EXERCISE REQUIREMENTS:
Only the pictures are to be omitted; every entry beneath should otherwise be duplicated exactly.
Top of INPUT DATA
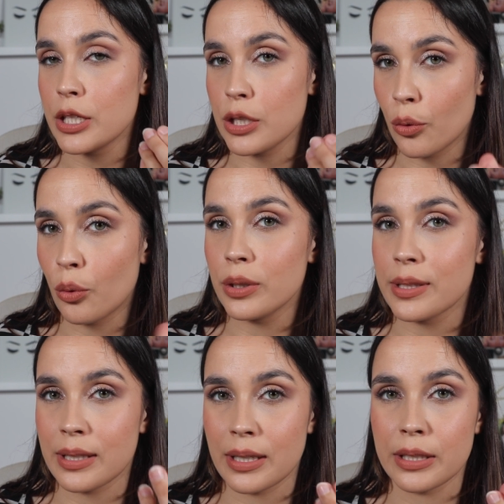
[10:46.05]
the
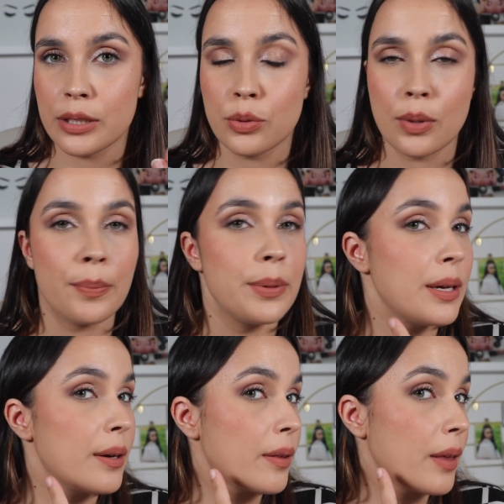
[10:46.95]
oils starting to
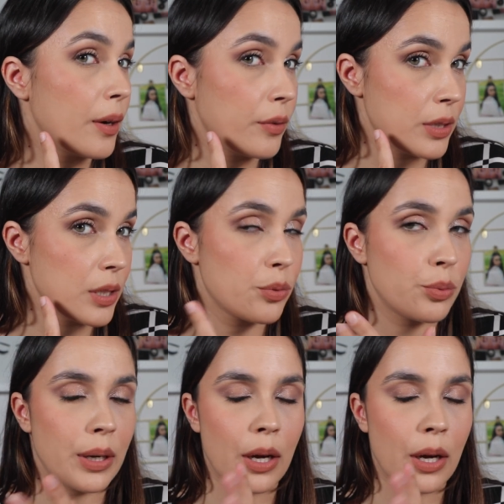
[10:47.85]
appear than on this one.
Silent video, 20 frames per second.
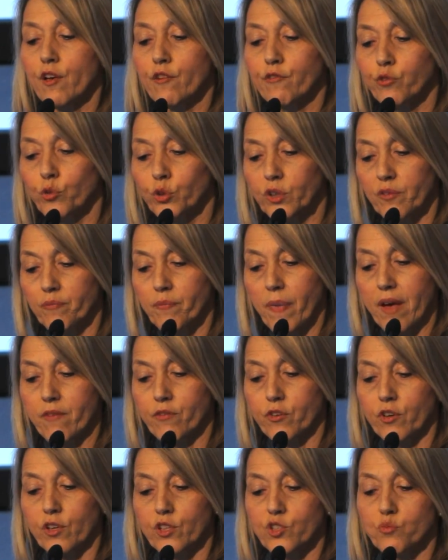food and
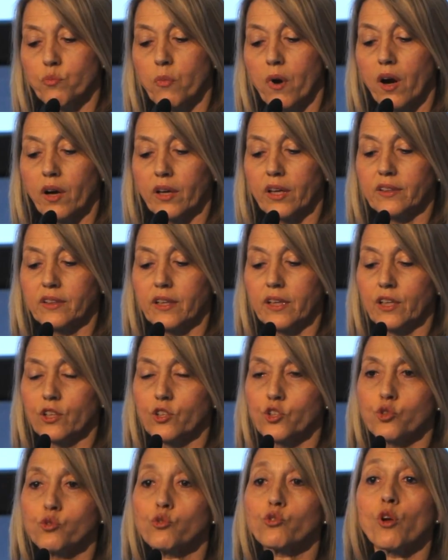beverage, marketing,
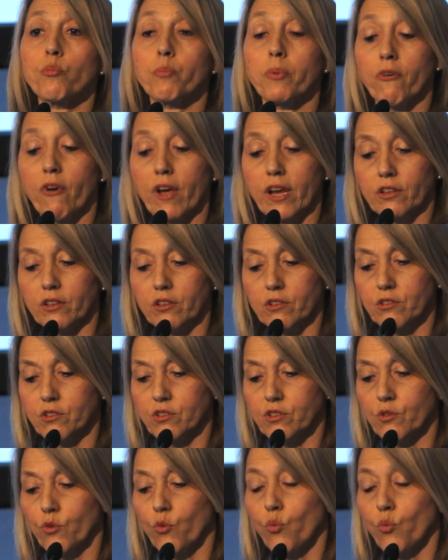tour operators,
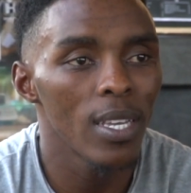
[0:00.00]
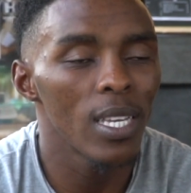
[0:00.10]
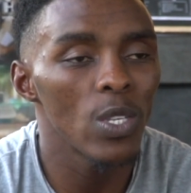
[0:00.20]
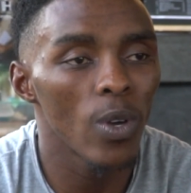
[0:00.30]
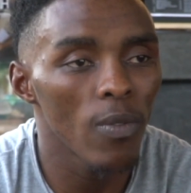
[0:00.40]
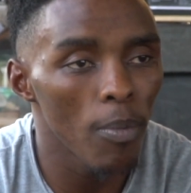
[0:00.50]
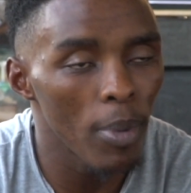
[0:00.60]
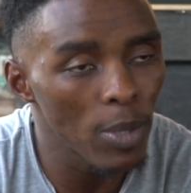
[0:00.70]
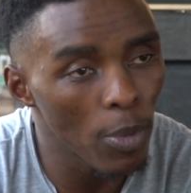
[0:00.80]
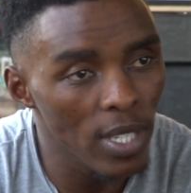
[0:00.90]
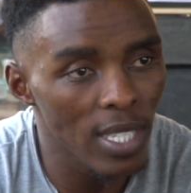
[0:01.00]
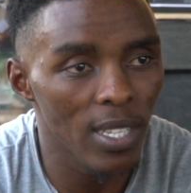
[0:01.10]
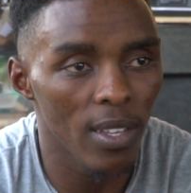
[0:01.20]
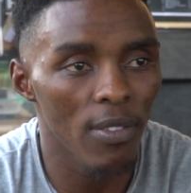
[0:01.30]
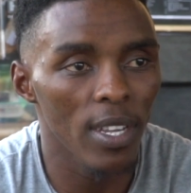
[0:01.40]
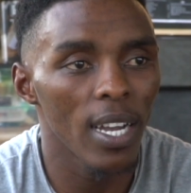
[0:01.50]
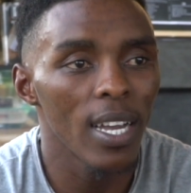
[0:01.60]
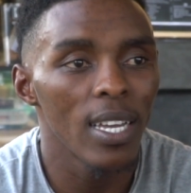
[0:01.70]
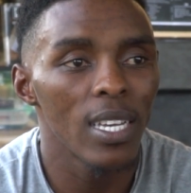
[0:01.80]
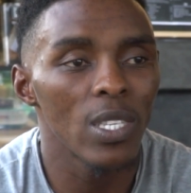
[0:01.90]
He's one of the best boxers in South Africa.
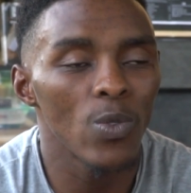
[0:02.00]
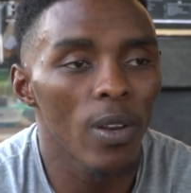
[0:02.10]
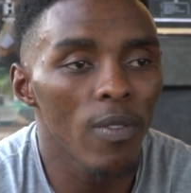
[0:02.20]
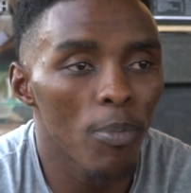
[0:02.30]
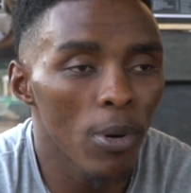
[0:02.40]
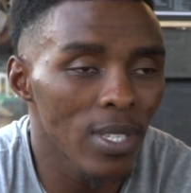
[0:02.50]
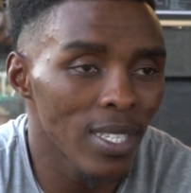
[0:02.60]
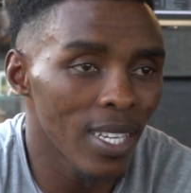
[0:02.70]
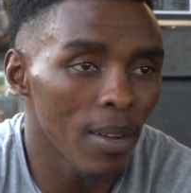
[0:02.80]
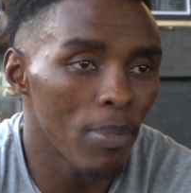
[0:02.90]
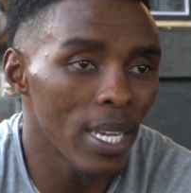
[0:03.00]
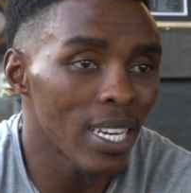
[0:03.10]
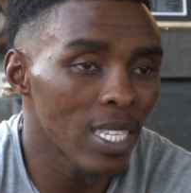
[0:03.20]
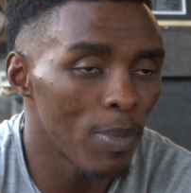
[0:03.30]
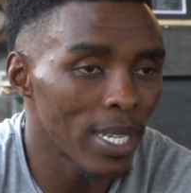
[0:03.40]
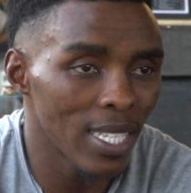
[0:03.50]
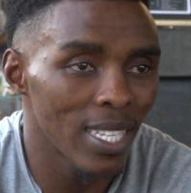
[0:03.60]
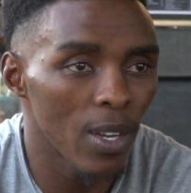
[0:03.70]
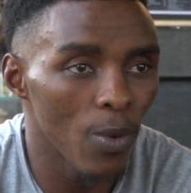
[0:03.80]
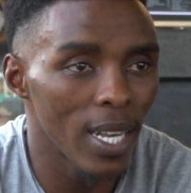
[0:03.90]
He's one of the boxers that are being respected
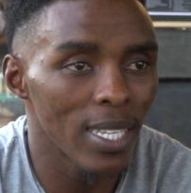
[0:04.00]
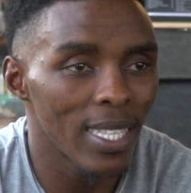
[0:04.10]
in the world,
Bottom of INPUT DATA
OUTPUT OF THE TASK:
[10:46.05]
the
[10:46.95]
oils starting to
[10:47.85]
appear than on this one.
Silent video, 20 frames per second.
food and
beverage, marketing,
tour operators,
[0:00.00]
[0:00.10]
[0:00.20]
[0:00.30]
[0:00.40]
[0:00.50]
[0:00.60]
[0:00.70]
[0:00.80]
[0:00.90]
[0:01.00]
[0:01.10]
[0:01.20]
[0:01.30]
[0:01.40]
[0:01.50]
[0:01.60]
[0:01.70]
[0:01.80]
[0:01.90]
He's one of the best boxers in South Africa.
[0:02.00]
[0:02.10]
[0:02.20]
[0:02.30]
[0:02.40]
[0:02.50]
[0:02.60]
[0:02.70]
[0:02.80]
[0:02.90]
[0:03.00]
[0:03.10]
[0:03.20]
[0:03.30]
[0:03.40]
[0:03.50]
[0:03.60]
[0:03.70]
[0:03.80]
[0:03.90]
He's one of the boxers that are being respected
[0:04.00]
[0:04.10]
in the world,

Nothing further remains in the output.